Как по мановению волшебной палочки я перестала плакать. Подняла на него взгляд.
— Правда? — с надеждой спросила я.
Папа кивнул. Подался вперед, взял мои худенькие ручки в свои, большие, теплые и огрубевшие. Заговорщицки зашептал, словно кто-то в доме мог его подслушать:
— Если ты будешь вести себя тихо-тихо, то рано или поздно плохие люди уйдут. Мы просто обманем их. Ты спрячешься, так, чтобы они не смогли тебя найти. А когда они окончательно удостоверятся, что тебя здесь нет, то ты выйдешь наружу, и все будет по-старому.
— Наружу? — непонимающе переспросила я.
— Единственное место в доме, где ты можешь спрятаться и остаться никем незамеченным — это подвал. Люк спрятан под ковром и, если ты будешь вести себя тихо, то никто не догадается туда заглянуть.
Я сглотнула острый комок, появившийся в горле.
— Но там же… — С моих губ чуть не слетело слово «монстр». К счастью, я успела удержать его внутри.
— Знаю, ты думаешь, что подвал — неподходящее жилище для тринадцатилетней девочки… Но пойдем, я покажу тебе, как там сейчас уютно.
Послушно, как во сне, я последовала за ним, по-прежнему крепко цепляясь за его большую ладонь. Папа откинул ковер, поднял люк и спустился по складной лестнице. Она шаталась под ним, но казалась крепкой.
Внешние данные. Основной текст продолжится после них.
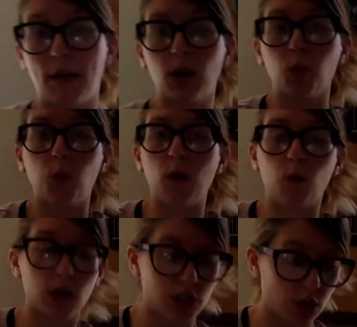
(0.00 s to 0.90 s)
no matter what
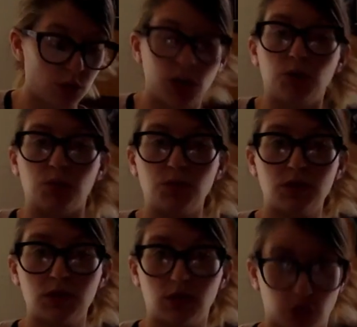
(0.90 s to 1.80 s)
one you
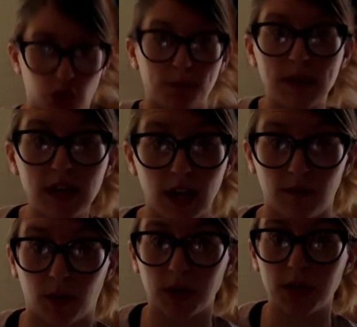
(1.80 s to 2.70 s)
use, should be the
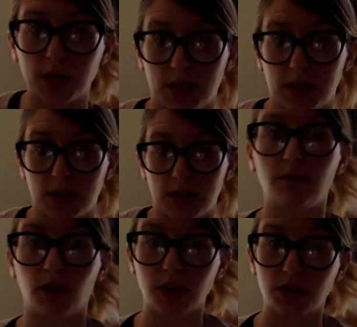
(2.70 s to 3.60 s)
inverse, because the
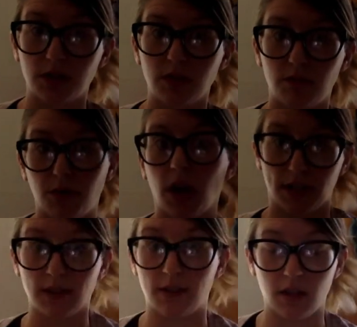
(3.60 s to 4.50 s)
inverse
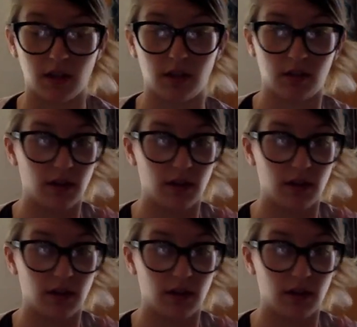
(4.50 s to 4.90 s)
finds theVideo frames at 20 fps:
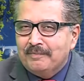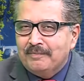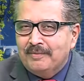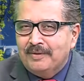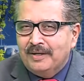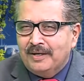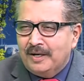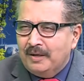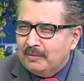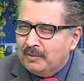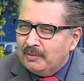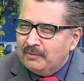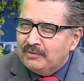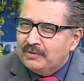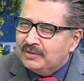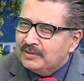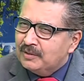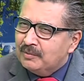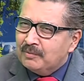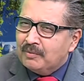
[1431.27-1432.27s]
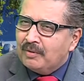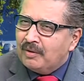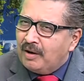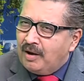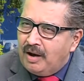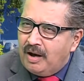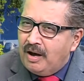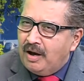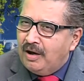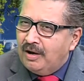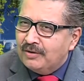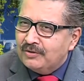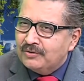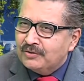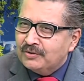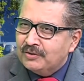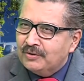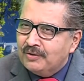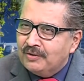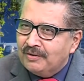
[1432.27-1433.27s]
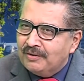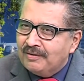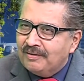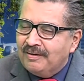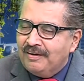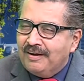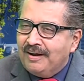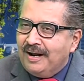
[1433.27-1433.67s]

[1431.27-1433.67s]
they come up with some cards or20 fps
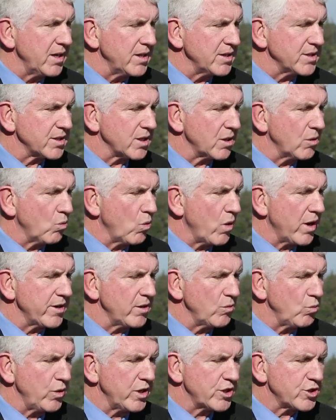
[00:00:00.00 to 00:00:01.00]
is uh,
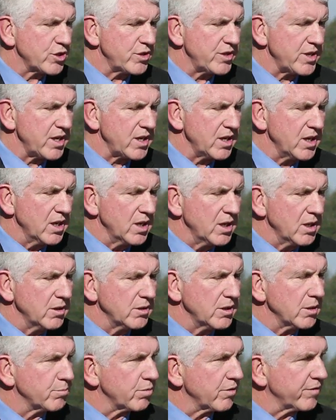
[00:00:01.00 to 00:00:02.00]
one in which the,
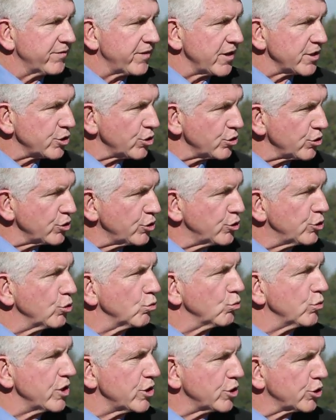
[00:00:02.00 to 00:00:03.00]
the professors
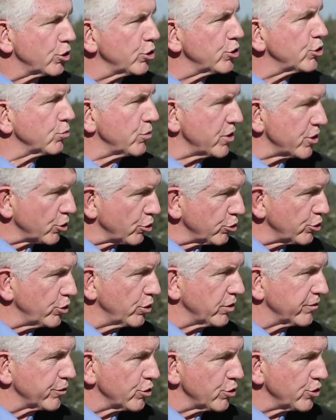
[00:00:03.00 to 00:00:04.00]
do research, research
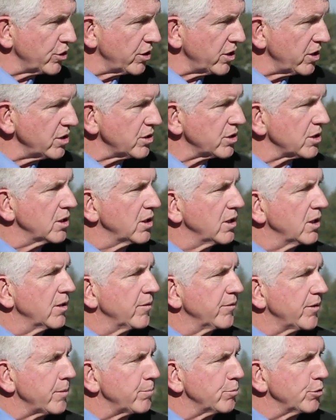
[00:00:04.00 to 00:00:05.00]
universities,
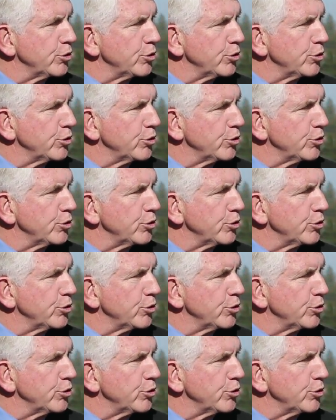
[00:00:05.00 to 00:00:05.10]
they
— Давай, — подбодрил он меня снизу.
Я повернулась и опустила ногу вниз, рукой тут же судорожно вцепившись в верхнюю перекладину. Проделала то же самое с другой ногой. Спустилась ниже, еще и еще, пока не коснулась тапочком холодного каменного пола. Лампочка, сиротливо свесившись с потолка, уже освещала пространство подвала, когда мы спустились. Я огляделась по сторонам и даже тихонько ахнула. Подвал преобразился. Больше не было хлама — видимо, папа все-таки уместил его в гараже. Деревянная кровать с пуховым одеялом, взятым сверху — новехонькая, еще пахнущая лаком. У кровати — ковер, наподобие того, что устилал пол в прихожей. Шкафчик — небольшой, но достаточно вместительный, с шахматами, пазлами, настольными играми и несколькими книгами из «библиотеки». Внизу, за дверцей шкафчика я обнаружила часы, пачку батареек, мой старенький плеер, который я почти не слушала, фонарик и еще кучу разных мелочей. Еще там стояла коробка с лампочками, свечами и спичками. Задумчиво разглядывая их, я подумала: а папа знает, что детям со спичками играть нельзя?